Recorded information:
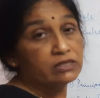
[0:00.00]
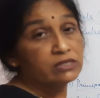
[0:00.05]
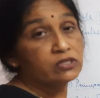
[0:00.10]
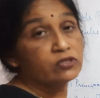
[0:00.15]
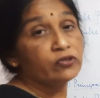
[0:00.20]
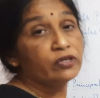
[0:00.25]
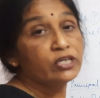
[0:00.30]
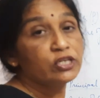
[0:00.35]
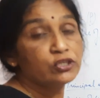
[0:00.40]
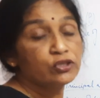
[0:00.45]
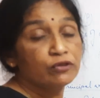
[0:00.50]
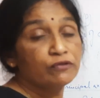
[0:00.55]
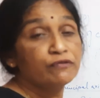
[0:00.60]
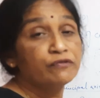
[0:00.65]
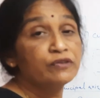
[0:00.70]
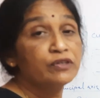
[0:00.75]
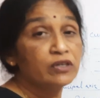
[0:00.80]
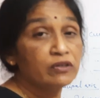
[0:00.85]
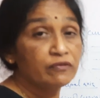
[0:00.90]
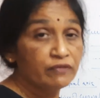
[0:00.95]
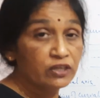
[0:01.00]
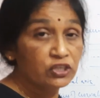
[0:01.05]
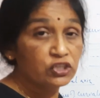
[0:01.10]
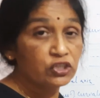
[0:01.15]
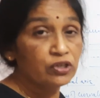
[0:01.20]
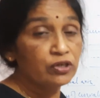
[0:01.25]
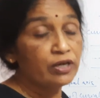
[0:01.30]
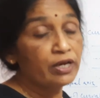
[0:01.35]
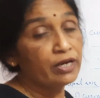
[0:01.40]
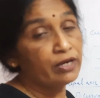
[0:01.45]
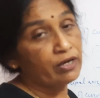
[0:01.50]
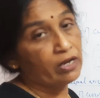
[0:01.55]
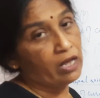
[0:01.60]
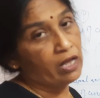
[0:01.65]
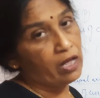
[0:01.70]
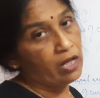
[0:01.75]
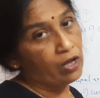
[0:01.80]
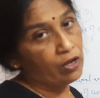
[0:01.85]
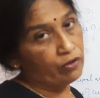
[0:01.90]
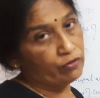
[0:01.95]
is radius of curvature and
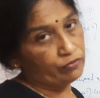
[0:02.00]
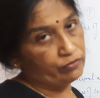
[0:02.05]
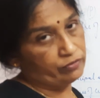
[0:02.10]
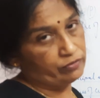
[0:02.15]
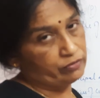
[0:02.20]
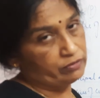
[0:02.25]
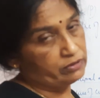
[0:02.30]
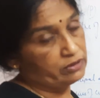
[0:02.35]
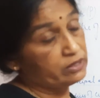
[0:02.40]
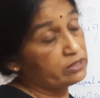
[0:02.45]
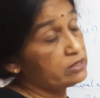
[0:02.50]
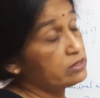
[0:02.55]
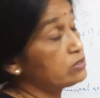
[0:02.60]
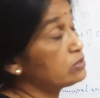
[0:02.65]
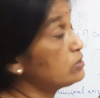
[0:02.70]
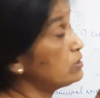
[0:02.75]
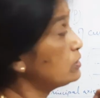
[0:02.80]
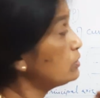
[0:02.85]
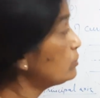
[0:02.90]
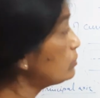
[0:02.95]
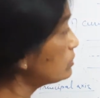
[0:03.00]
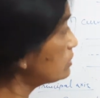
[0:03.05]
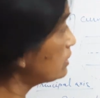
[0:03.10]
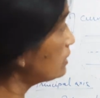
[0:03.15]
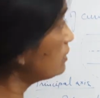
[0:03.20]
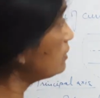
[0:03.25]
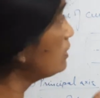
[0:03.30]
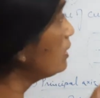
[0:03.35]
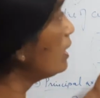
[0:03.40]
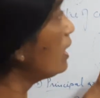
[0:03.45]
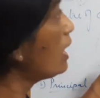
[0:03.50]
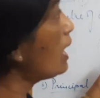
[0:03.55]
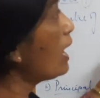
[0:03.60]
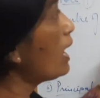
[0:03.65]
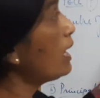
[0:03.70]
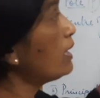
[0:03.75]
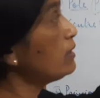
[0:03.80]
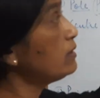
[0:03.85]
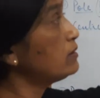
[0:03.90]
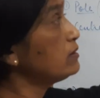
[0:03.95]
how it is denoted?
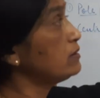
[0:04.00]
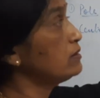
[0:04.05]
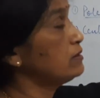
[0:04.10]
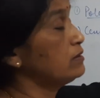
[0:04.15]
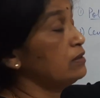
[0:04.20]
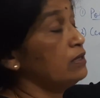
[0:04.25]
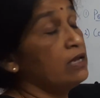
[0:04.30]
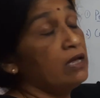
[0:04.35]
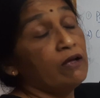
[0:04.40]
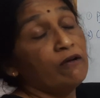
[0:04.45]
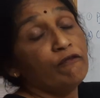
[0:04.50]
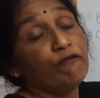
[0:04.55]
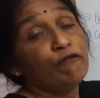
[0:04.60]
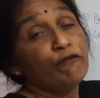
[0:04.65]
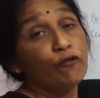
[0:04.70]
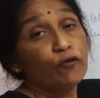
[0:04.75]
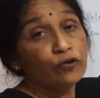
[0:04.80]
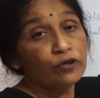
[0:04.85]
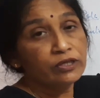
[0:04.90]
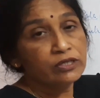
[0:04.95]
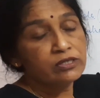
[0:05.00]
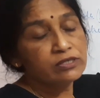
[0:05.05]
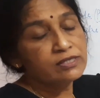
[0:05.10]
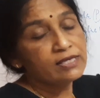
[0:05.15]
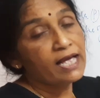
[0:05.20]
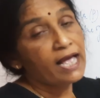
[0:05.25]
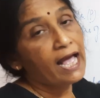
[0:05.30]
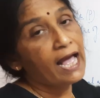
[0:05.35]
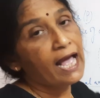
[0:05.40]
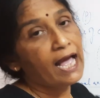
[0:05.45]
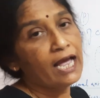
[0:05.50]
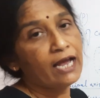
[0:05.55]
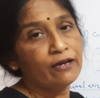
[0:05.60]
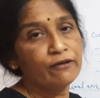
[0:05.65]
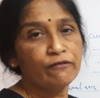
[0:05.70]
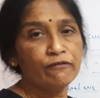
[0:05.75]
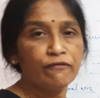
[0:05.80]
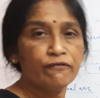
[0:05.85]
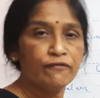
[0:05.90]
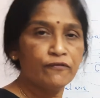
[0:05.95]
And then focus
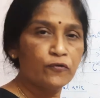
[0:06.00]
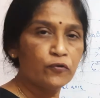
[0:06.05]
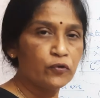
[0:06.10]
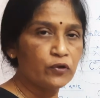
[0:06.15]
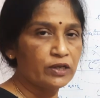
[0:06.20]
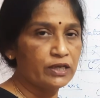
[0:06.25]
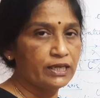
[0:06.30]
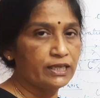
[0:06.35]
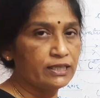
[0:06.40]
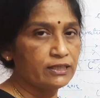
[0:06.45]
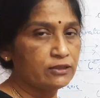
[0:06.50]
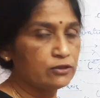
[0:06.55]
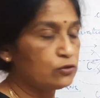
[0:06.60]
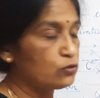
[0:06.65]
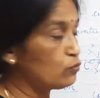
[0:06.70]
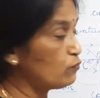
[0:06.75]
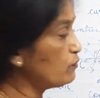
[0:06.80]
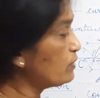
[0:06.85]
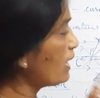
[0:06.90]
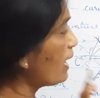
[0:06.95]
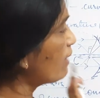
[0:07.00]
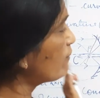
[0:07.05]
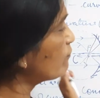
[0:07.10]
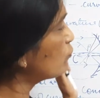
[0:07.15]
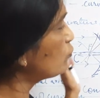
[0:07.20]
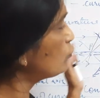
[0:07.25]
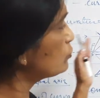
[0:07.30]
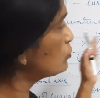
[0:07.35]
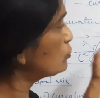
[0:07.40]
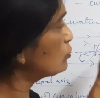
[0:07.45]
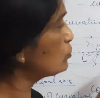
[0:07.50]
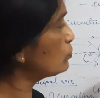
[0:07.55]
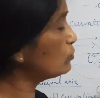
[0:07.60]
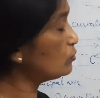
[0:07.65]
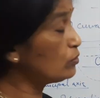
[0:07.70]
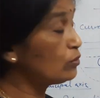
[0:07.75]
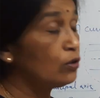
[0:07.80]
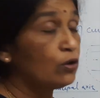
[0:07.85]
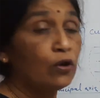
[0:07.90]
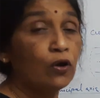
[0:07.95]
and focal length. So we have gone
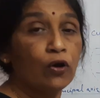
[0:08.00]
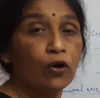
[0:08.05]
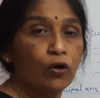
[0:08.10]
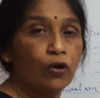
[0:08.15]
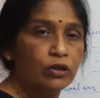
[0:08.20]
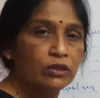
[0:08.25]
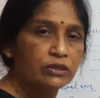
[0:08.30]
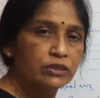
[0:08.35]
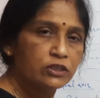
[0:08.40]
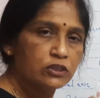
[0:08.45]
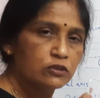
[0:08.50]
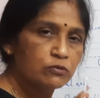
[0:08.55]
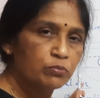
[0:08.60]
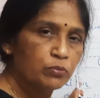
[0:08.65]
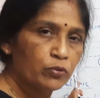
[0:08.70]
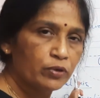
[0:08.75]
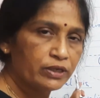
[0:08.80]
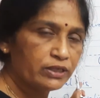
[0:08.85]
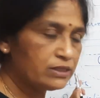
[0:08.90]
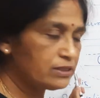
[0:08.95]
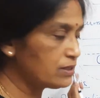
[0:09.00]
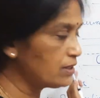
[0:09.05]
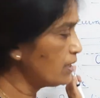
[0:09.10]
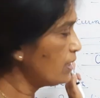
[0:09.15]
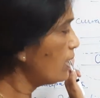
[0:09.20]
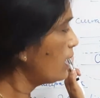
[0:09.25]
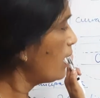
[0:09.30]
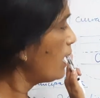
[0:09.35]
through all these points,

Instructions to follow: The answer must be an exact copy of the records, with no pictures in it.

Reply:
[0:00.00]
[0:00.05]
[0:00.10]
[0:00.15]
[0:00.20]
[0:00.25]
[0:00.30]
[0:00.35]
[0:00.40]
[0:00.45]
[0:00.50]
[0:00.55]
[0:00.60]
[0:00.65]
[0:00.70]
[0:00.75]
[0:00.80]
[0:00.85]
[0:00.90]
[0:00.95]
[0:01.00]
[0:01.05]
[0:01.10]
[0:01.15]
[0:01.20]
[0:01.25]
[0:01.30]
[0:01.35]
[0:01.40]
[0:01.45]
[0:01.50]
[0:01.55]
[0:01.60]
[0:01.65]
[0:01.70]
[0:01.75]
[0:01.80]
[0:01.85]
[0:01.90]
[0:01.95]
is radius of curvature and
[0:02.00]
[0:02.05]
[0:02.10]
[0:02.15]
[0:02.20]
[0:02.25]
[0:02.30]
[0:02.35]
[0:02.40]
[0:02.45]
[0:02.50]
[0:02.55]
[0:02.60]
[0:02.65]
[0:02.70]
[0:02.75]
[0:02.80]
[0:02.85]
[0:02.90]
[0:02.95]
[0:03.00]
[0:03.05]
[0:03.10]
[0:03.15]
[0:03.20]
[0:03.25]
[0:03.30]
[0:03.35]
[0:03.40]
[0:03.45]
[0:03.50]
[0:03.55]
[0:03.60]
[0:03.65]
[0:03.70]
[0:03.75]
[0:03.80]
[0:03.85]
[0:03.90]
[0:03.95]
how it is denoted?
[0:04.00]
[0:04.05]
[0:04.10]
[0:04.15]
[0:04.20]
[0:04.25]
[0:04.30]
[0:04.35]
[0:04.40]
[0:04.45]
[0:04.50]
[0:04.55]
[0:04.60]
[0:04.65]
[0:04.70]
[0:04.75]
[0:04.80]
[0:04.85]
[0:04.90]
[0:04.95]
[0:05.00]
[0:05.05]
[0:05.10]
[0:05.15]
[0:05.20]
[0:05.25]
[0:05.30]
[0:05.35]
[0:05.40]
[0:05.45]
[0:05.50]
[0:05.55]
[0:05.60]
[0:05.65]
[0:05.70]
[0:05.75]
[0:05.80]
[0:05.85]
[0:05.90]
[0:05.95]
And then focus
[0:06.00]
[0:06.05]
[0:06.10]
[0:06.15]
[0:06.20]
[0:06.25]
[0:06.30]
[0:06.35]
[0:06.40]
[0:06.45]
[0:06.50]
[0:06.55]
[0:06.60]
[0:06.65]
[0:06.70]
[0:06.75]
[0:06.80]
[0:06.85]
[0:06.90]
[0:06.95]
[0:07.00]
[0:07.05]
[0:07.10]
[0:07.15]
[0:07.20]
[0:07.25]
[0:07.30]
[0:07.35]
[0:07.40]
[0:07.45]
[0:07.50]
[0:07.55]
[0:07.60]
[0:07.65]
[0:07.70]
[0:07.75]
[0:07.80]
[0:07.85]
[0:07.90]
[0:07.95]
and focal length. So we have gone
[0:08.00]
[0:08.05]
[0:08.10]
[0:08.15]
[0:08.20]
[0:08.25]
[0:08.30]
[0:08.35]
[0:08.40]
[0:08.45]
[0:08.50]
[0:08.55]
[0:08.60]
[0:08.65]
[0:08.70]
[0:08.75]
[0:08.80]
[0:08.85]
[0:08.90]
[0:08.95]
[0:09.00]
[0:09.05]
[0:09.10]
[0:09.15]
[0:09.20]
[0:09.25]
[0:09.30]
[0:09.35]
through all these points,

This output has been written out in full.